• _Dataset entries_
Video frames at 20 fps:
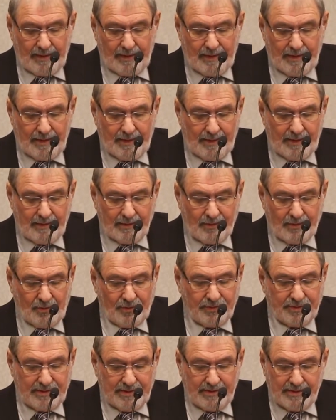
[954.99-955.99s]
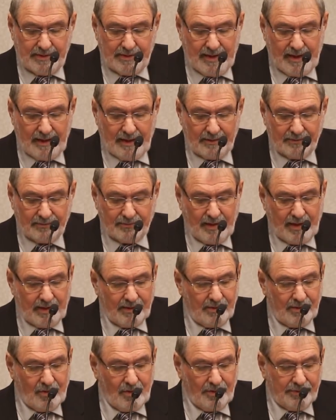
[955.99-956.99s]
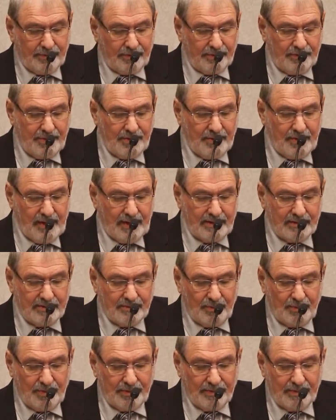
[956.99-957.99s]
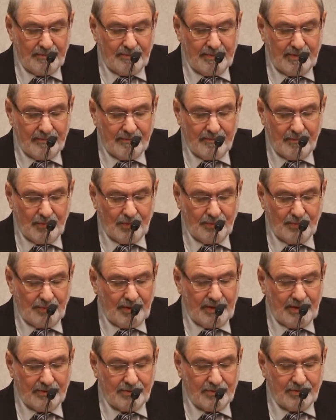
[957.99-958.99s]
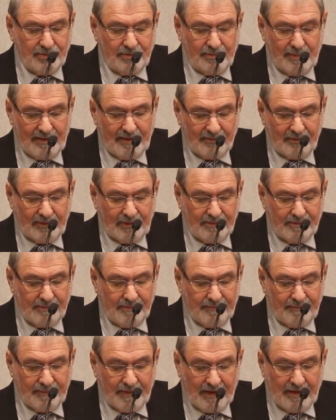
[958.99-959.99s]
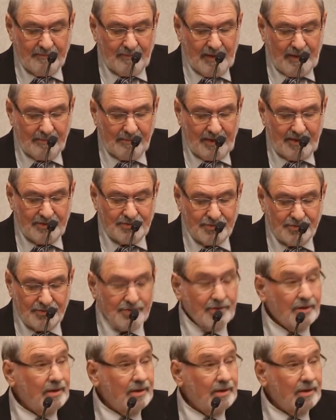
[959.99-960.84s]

And of course, he and Dallas writer author Hugh Ainsworth were really two of my major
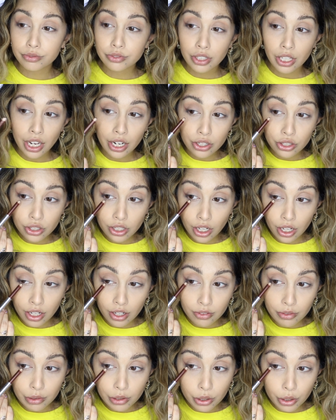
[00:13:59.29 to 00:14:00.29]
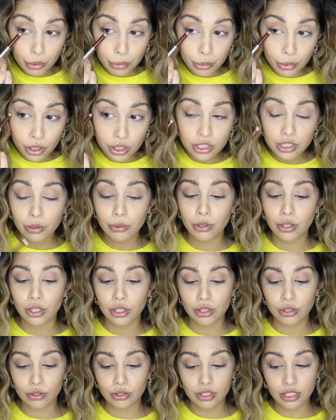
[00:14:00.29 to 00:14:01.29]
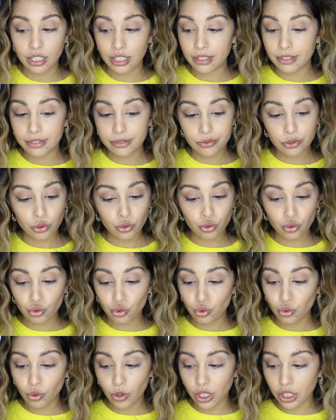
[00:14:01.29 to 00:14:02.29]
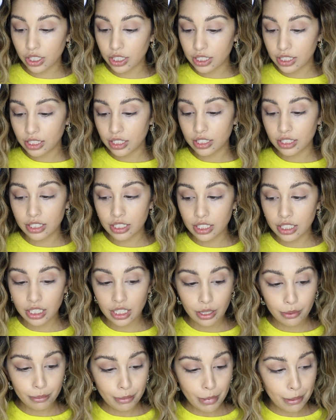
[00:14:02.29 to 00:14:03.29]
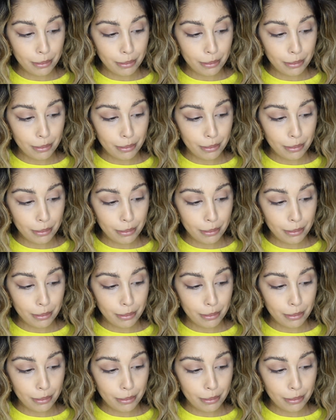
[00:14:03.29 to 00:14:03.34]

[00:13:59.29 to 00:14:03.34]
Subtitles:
Actually, I have a little brush that we're going to use. Where is it? My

• _HOW TO COMPLETE THIS TASK_
Write out the data word for word, with every picture dropped.

• _TASK RESPONSE_
Video frames at 20 fps:
[954.99-955.99s]
[955.99-956.99s]
[956.99-957.99s]
[957.99-958.99s]
[958.99-959.99s]
[959.99-960.84s]

And of course, he and Dallas writer author Hugh Ainsworth were really two of my major
[00:13:59.29 to 00:14:00.29]
[00:14:00.29 to 00:14:01.29]
[00:14:01.29 to 00:14:02.29]
[00:14:02.29 to 00:14:03.29]
[00:14:03.29 to 00:14:03.34]

[00:13:59.29 to 00:14:03.34]
Subtitles:
Actually, I have a little brush that we're going to use. Where is it? My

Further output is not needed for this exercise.